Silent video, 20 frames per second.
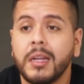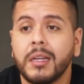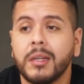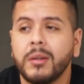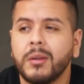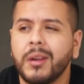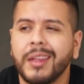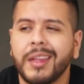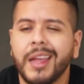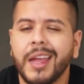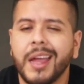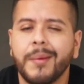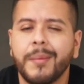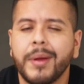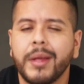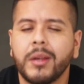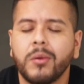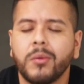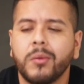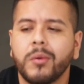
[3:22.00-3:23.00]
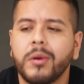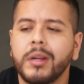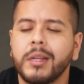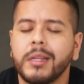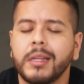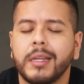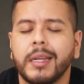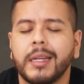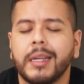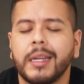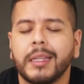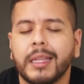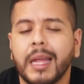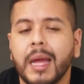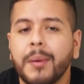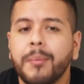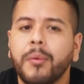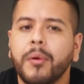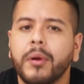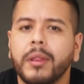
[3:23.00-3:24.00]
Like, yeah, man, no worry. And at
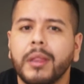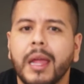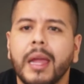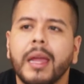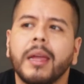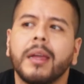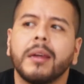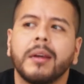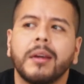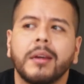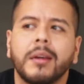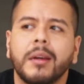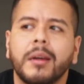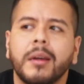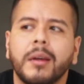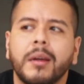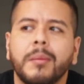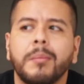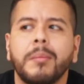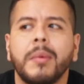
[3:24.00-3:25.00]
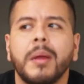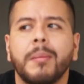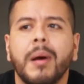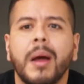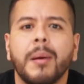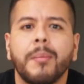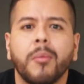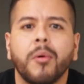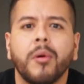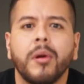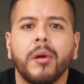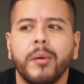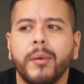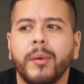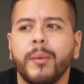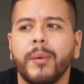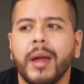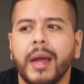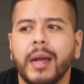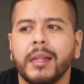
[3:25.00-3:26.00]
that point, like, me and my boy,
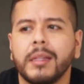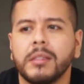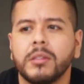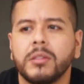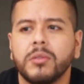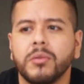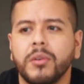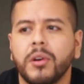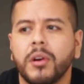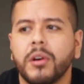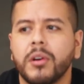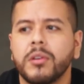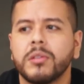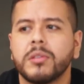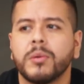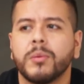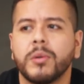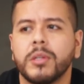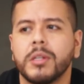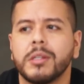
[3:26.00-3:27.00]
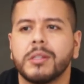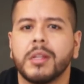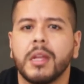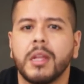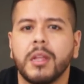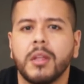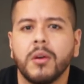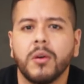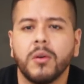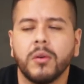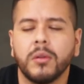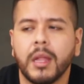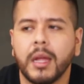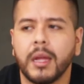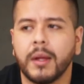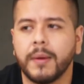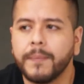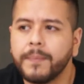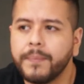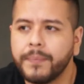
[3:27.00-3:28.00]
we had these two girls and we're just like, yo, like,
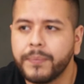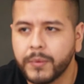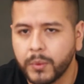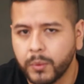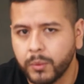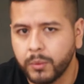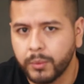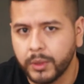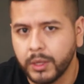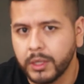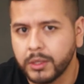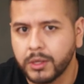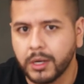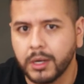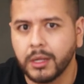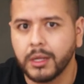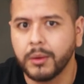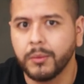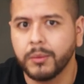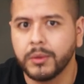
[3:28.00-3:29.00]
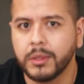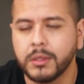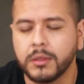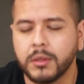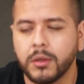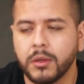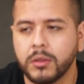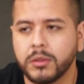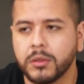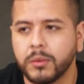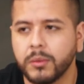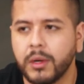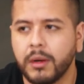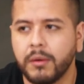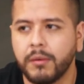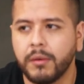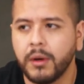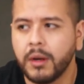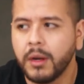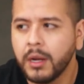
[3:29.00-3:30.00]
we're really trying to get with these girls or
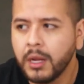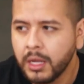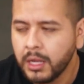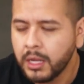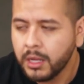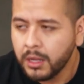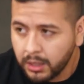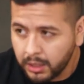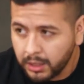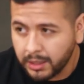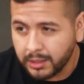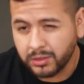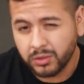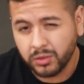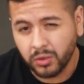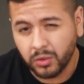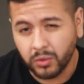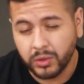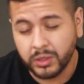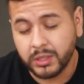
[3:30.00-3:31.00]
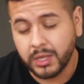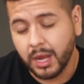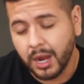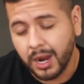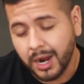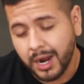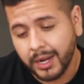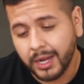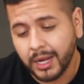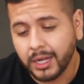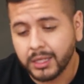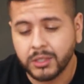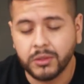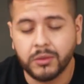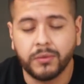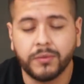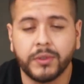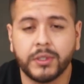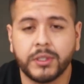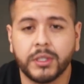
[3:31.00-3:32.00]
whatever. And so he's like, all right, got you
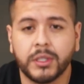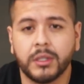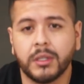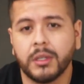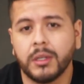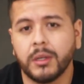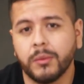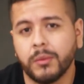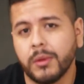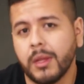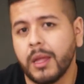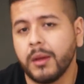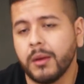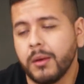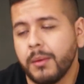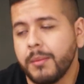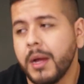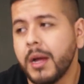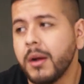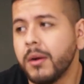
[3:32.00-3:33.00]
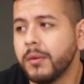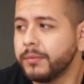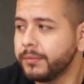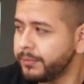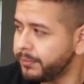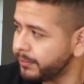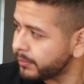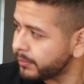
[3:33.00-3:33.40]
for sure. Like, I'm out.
□ □ □ □
What you are asked to do >>
Could you repeat exactly the lines from the one containing "[3:24.00-3:25.00]" through the last line of the records, both included, without the pictures?

Finished task >>
[3:24.00-3:25.00]
[3:25.00-3:26.00]
that point, like, me and my boy,
[3:26.00-3:27.00]
[3:27.00-3:28.00]
we had these two girls and we're just like, yo, like,
[3:28.00-3:29.00]
[3:29.00-3:30.00]
we're really trying to get with these girls or
[3:30.00-3:31.00]
[3:31.00-3:32.00]
whatever. And so he's like, all right, got you
[3:32.00-3:33.00]
[3:33.00-3:33.40]
for sure. Like, I'm out.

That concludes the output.